▸ WHAT THE TASK REQUIRES
Write out the data that follows exactly, keeping every picture out.

=== DATA FOR THIS EXERCISE ===

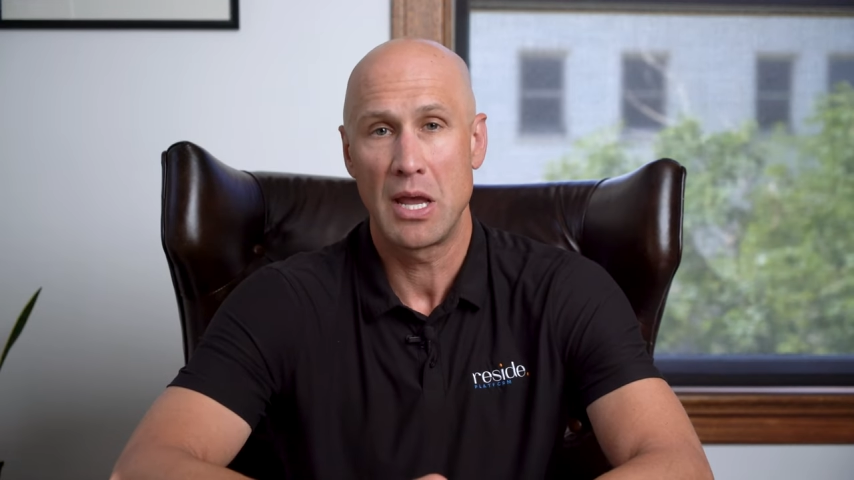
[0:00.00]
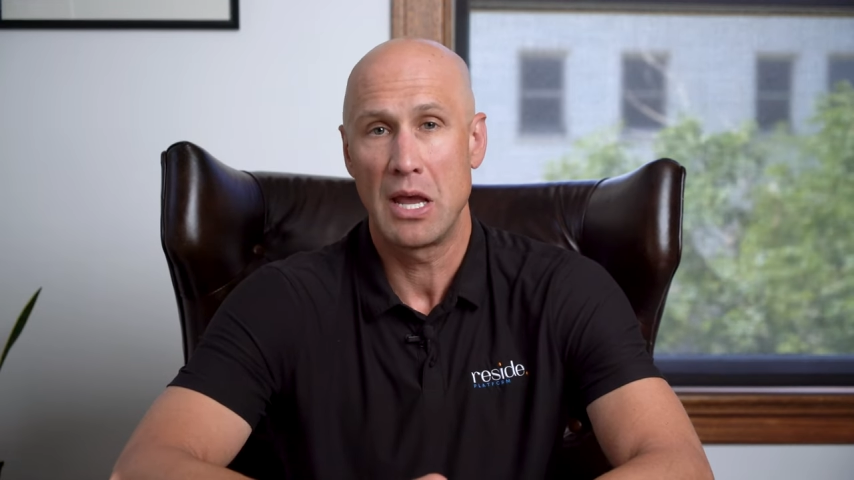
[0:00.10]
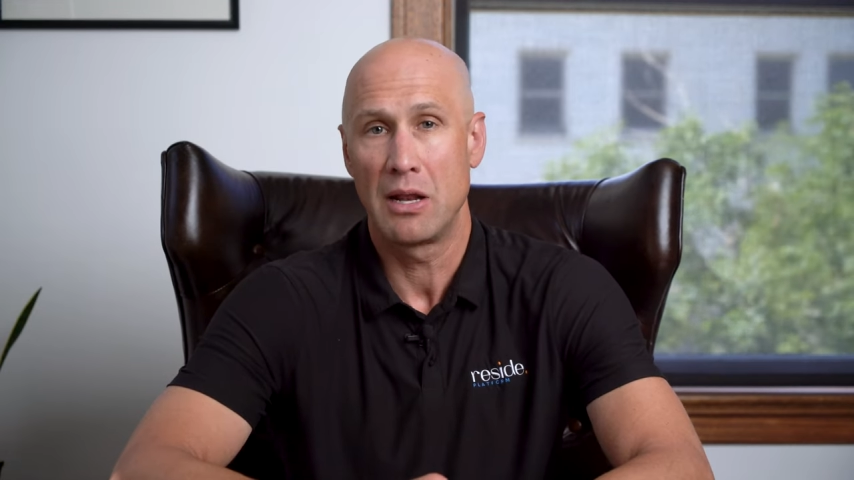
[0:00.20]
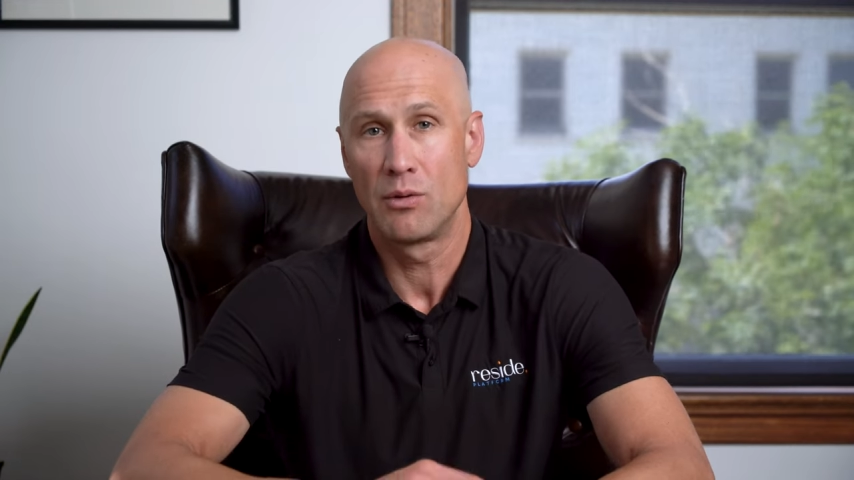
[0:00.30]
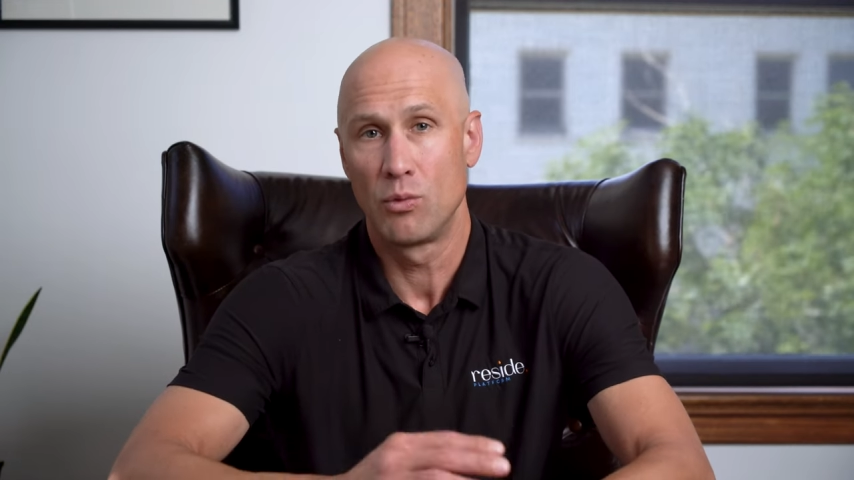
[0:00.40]

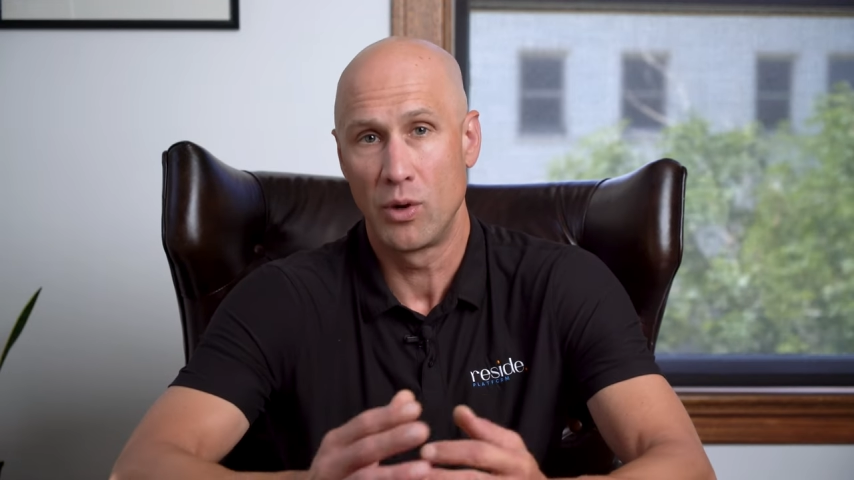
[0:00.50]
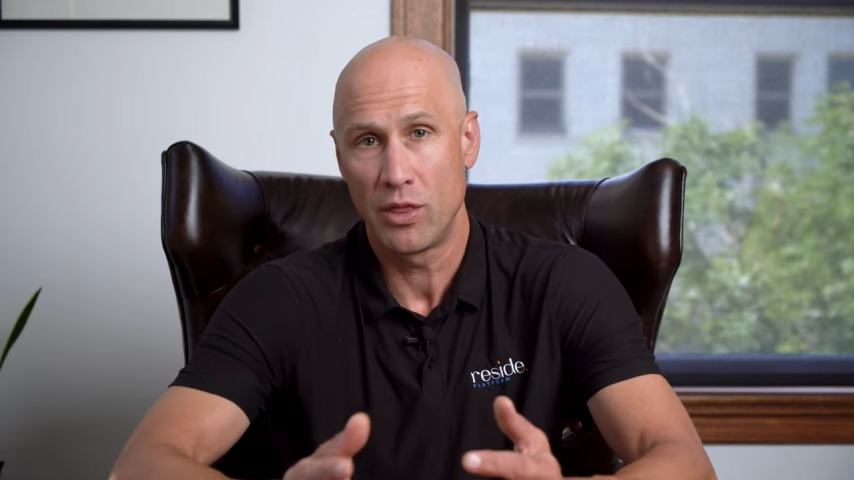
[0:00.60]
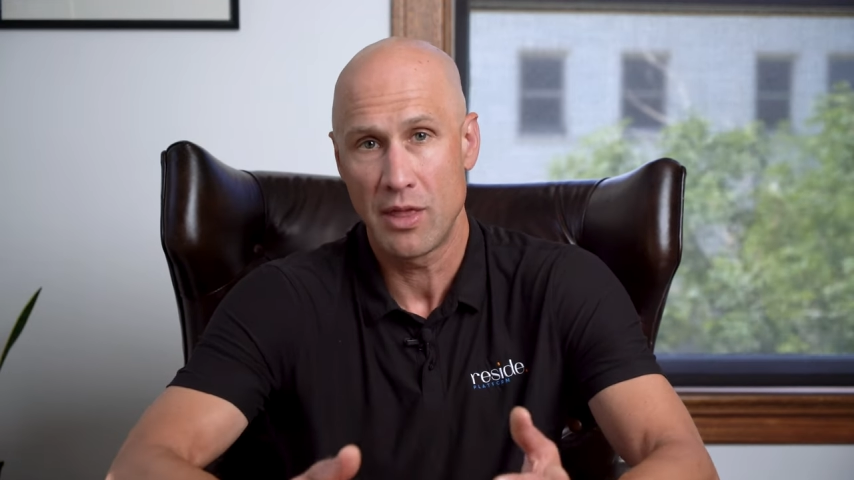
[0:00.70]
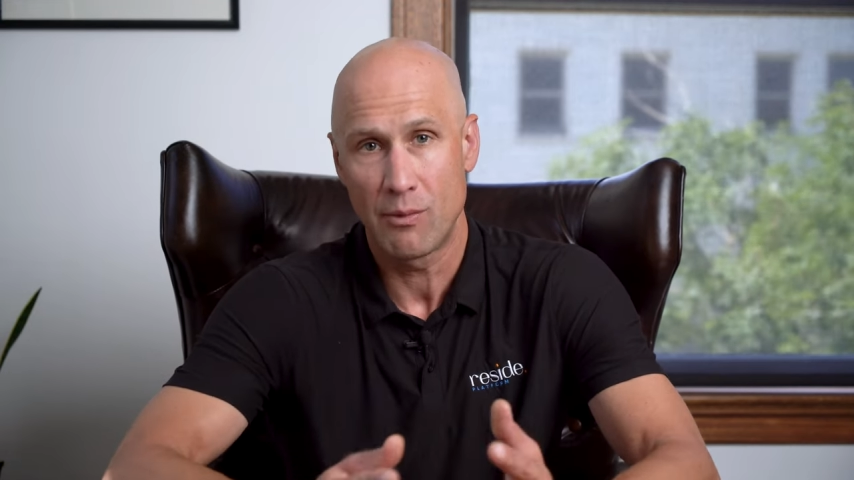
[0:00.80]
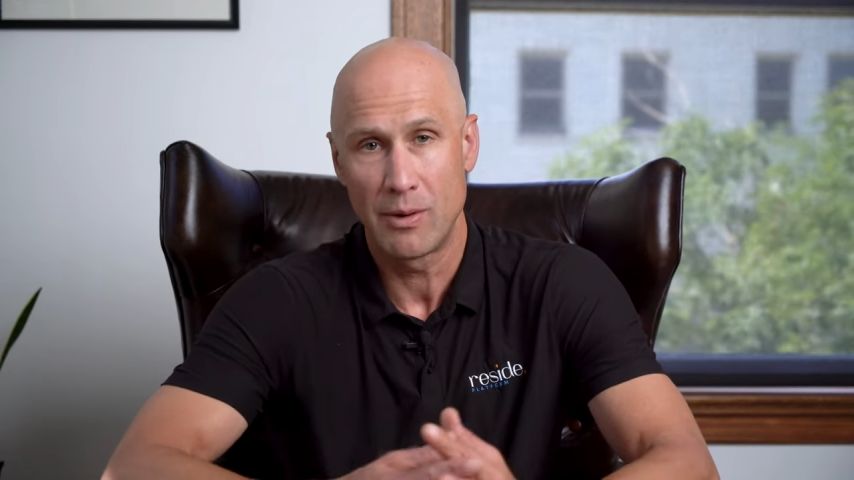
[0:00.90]
And
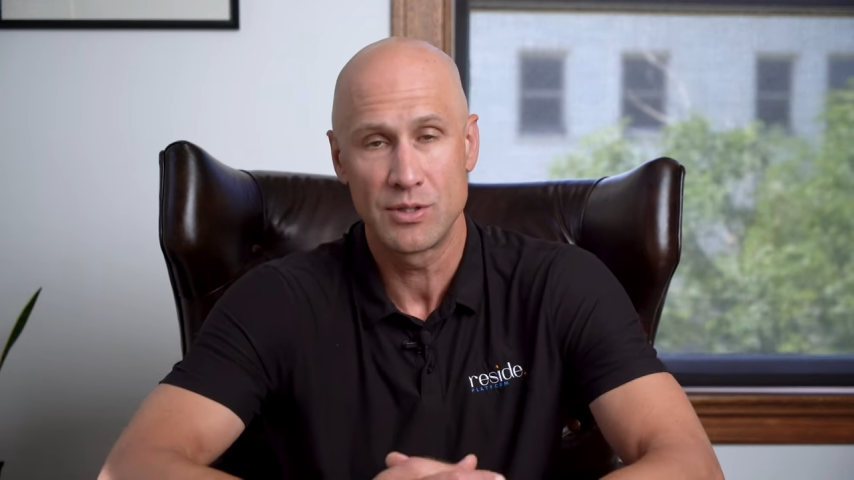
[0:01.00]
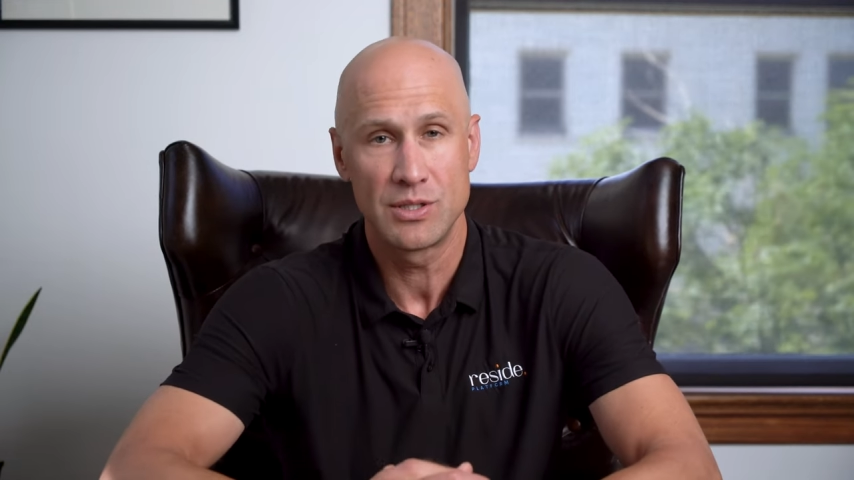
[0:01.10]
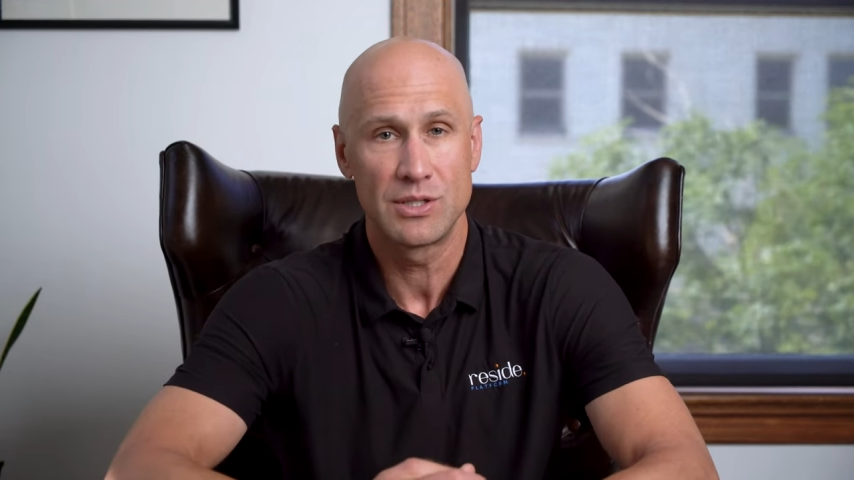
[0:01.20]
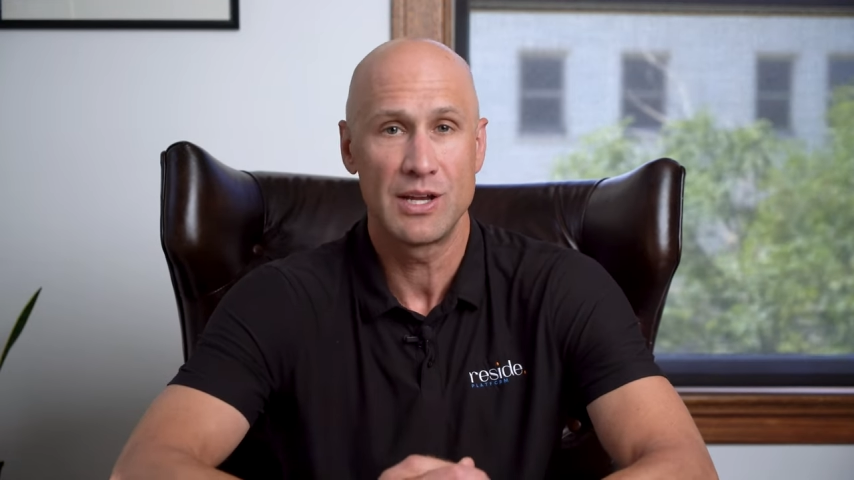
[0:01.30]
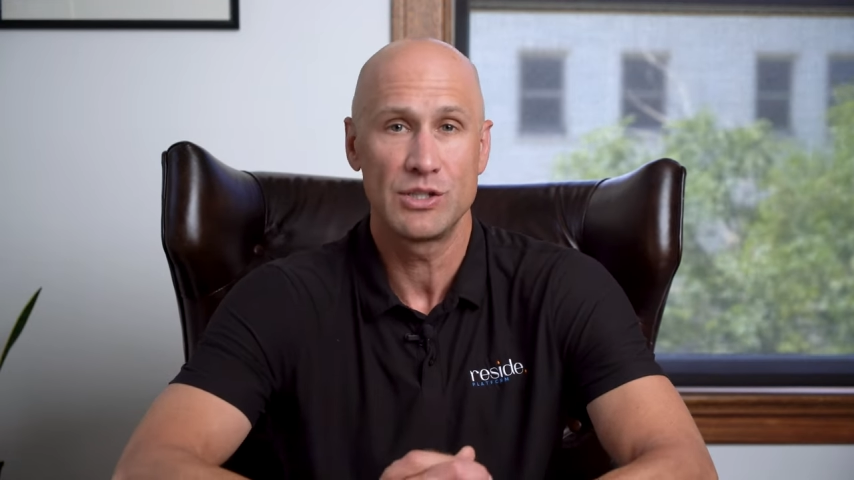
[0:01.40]
with that
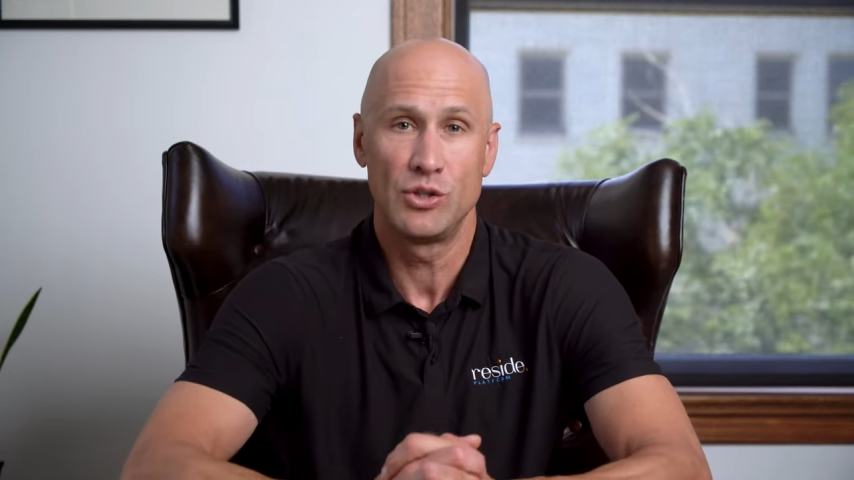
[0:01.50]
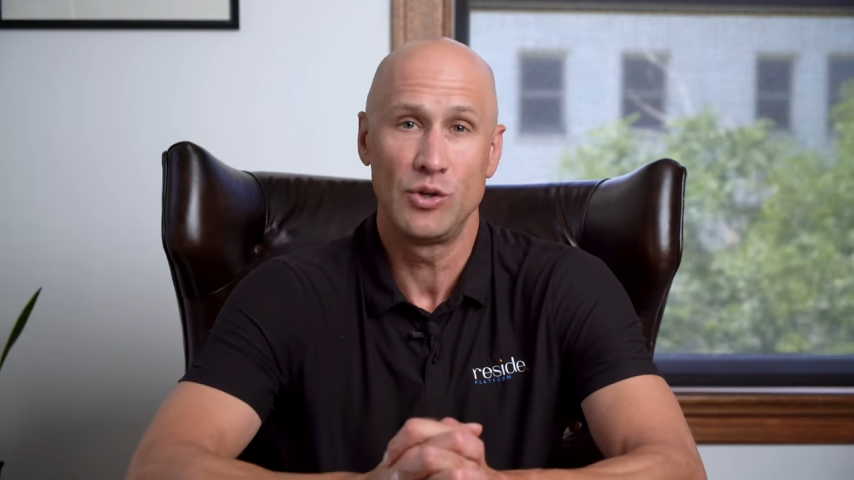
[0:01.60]
representation,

===

▸ RESPONSE AREA
[0:00.00]
[0:00.10]
[0:00.20]
[0:00.30]
[0:00.40]

[0:00.50]
[0:00.60]
[0:00.70]
[0:00.80]
[0:00.90]
And
[0:01.00]
[0:01.10]
[0:01.20]
[0:01.30]
[0:01.40]
with that
[0:01.50]
[0:01.60]
representation,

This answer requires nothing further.